Home > Databases, Programming > SHA1 Speed Differences [PHP vs MySQL] – Part 1

SHA1 Speed Differences [PHP vs MySQL] – Part 1

Reading my favorite blog, I’ve encountered a rather interesting article discussing the speed difference between PHP and MySQL in SHA1 algorithms. The results obtained were suspicious to me. Usually in database terms, reads are faster then inserts, but in this case it was the opposite.

Being the hard headed I am, I had to find out what was wrong with the tests conducted in that article. The poster kindly provided the source which was really dandy as I could execute the same tests as the poster did. After several head bangs trying to setup PHP to work flawless on my pc, I managed to analyse the tests.

At first glance, everything looked really well done and flawless. Tests were godly written and everything was up to standard. After considerable time contemplating and a beer, I came to the conclusion that the problem lies elsewhere. The tests were simple enough that it was very easy to understand and even test.

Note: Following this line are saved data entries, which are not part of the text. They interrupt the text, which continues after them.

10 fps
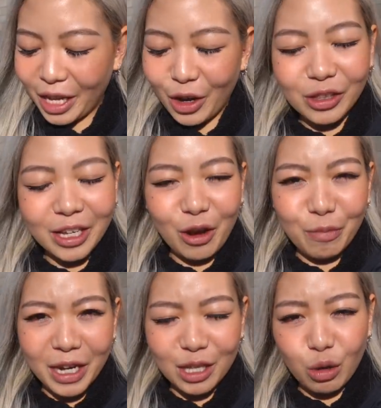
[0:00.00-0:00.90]
they only
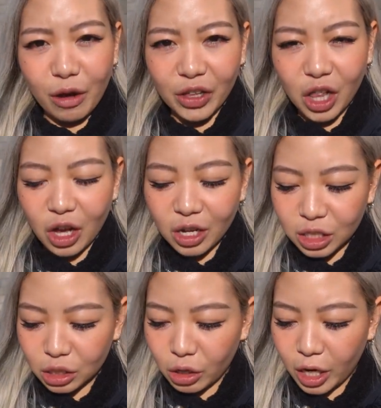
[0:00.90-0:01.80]
open at 12 o'clock.
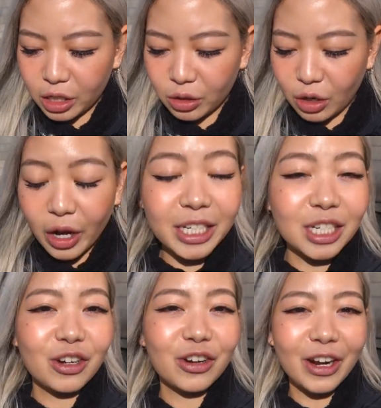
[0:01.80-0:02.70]
So I don't
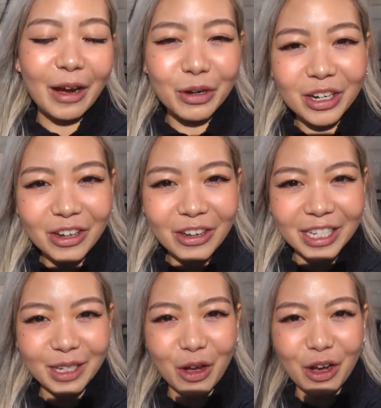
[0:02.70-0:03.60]
actually know. I'm gonna go get
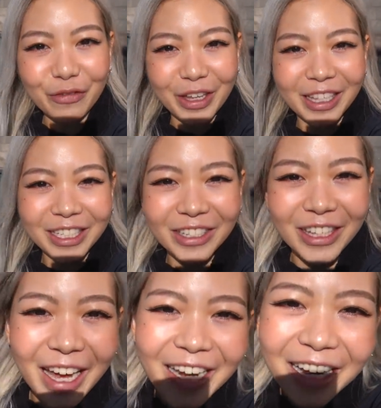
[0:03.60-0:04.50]
some coffee. Let's do
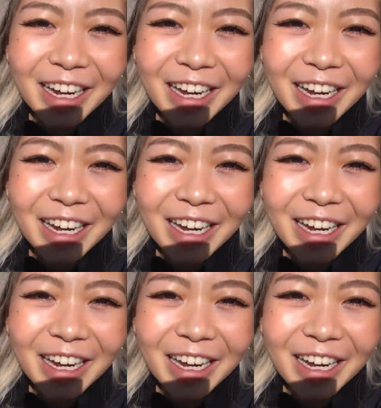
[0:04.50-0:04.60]
that.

One query had a fixed string and the other one had an SHA1 function call from MySQL, exactly as the test intended.

The thought that was haunting me was that even the normal PHP method, (ie. the string comparison) reading was slower than the insert. Looking at this problem alone and excluding PHP vs MySQL performance led me to the problems. Yes that’s right, there is more than one problem. It’s not how the tests are written but it’s more how databases work internally which should be taken into consideration once working with databases.

Database Search Explained

Before explaining the problem, let’s discuss a bit on how databases normally work and how they fetch data. Let’s take the tests provided by the poster and use his table as our example reference.

CREATE TABLE test_table (
    identity INTEGER AUTO_INCREMENT,
    digest VARCHAR(41),
    PRIMARY KEY (identity)
);

This is the table structure and as you can see, it is simple and perfectly normal. It has two fields, a numeric primary key and a string field of length 41 to store our hashed data.

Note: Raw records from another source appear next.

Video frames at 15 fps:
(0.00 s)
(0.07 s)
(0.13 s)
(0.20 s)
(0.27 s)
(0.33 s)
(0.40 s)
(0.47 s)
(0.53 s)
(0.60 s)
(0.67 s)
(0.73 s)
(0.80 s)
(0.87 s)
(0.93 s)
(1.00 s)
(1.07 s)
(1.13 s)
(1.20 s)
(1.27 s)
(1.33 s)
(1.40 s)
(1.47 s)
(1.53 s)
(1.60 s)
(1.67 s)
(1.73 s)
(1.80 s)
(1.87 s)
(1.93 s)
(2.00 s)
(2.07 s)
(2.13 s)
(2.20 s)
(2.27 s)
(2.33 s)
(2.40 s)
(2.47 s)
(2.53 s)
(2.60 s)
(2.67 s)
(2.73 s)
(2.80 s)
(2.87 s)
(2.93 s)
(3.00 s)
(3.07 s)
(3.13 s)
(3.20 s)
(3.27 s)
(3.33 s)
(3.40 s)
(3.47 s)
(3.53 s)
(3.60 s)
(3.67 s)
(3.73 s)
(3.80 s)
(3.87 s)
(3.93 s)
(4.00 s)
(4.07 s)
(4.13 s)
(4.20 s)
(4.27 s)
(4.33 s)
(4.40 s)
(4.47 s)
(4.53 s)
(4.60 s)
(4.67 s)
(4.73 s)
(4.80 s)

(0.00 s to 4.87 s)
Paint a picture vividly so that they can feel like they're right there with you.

When the database is asked to retrieve information which have ‘digest’ equals to ‘hello’, the database has to check each row if the text in ‘digest’ field matches ‘hello’. If there are 500 records, the database will check 500 records one by one and at the end returns the records which have digest = ‘hello’. As explained before, this is how normally work and not how they should work. This method of search can become very slow on large tables as checking each and every row isn’t a very intelligent way to search. Telephone directories have indices and each page is sorted by the surname to ease your searching. Imagine going through your telephone directory searching for the surname of ‘Zohan John” which should be located in the last few pages. That would take ages and this also applies for databases. This also applies for databases which make use of indices and sorting to retrieve that information quicker.

With an index on the ‘digest’ field one can locate information much faster instead of checking each field one by one. What happens when a database searches for information on an indexed field (the whole field is indexed and not the first letter or two)  is as follows. It will ask the index if there’s anything that matches the whole word ‘hello’. The index will reply with either a ‘match’ or ‘no match’. If a match is returned, the location will be identified and the database can go and retrieve the information immediately without waisting any more valuable time asking each and every record if it matches. The result is usually instant which is what raised my interest in the article.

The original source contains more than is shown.